_WORK ITEM:_
Make an exact copy of all the entries, but do not reproduce the pictures.

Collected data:
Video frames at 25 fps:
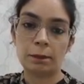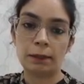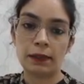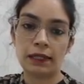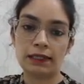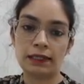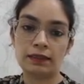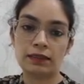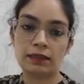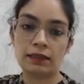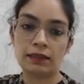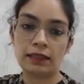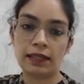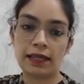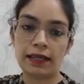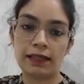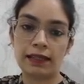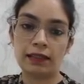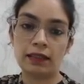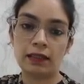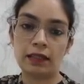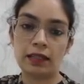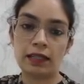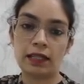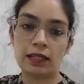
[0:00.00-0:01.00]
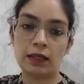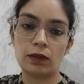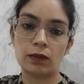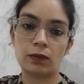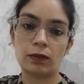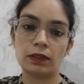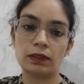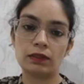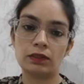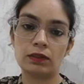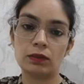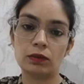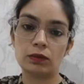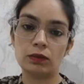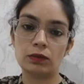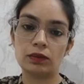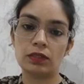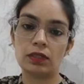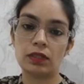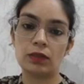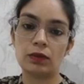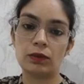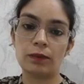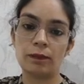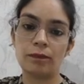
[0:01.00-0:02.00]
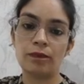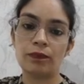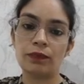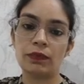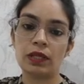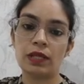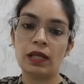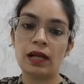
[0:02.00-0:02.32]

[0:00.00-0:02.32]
plus 10 equals to 0.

_TASK OUTPUT:_
Video frames at 25 fps:
[0:00.00-0:01.00]
[0:01.00-0:02.00]
[0:02.00-0:02.32]

[0:00.00-0:02.32]
plus 10 equals to 0.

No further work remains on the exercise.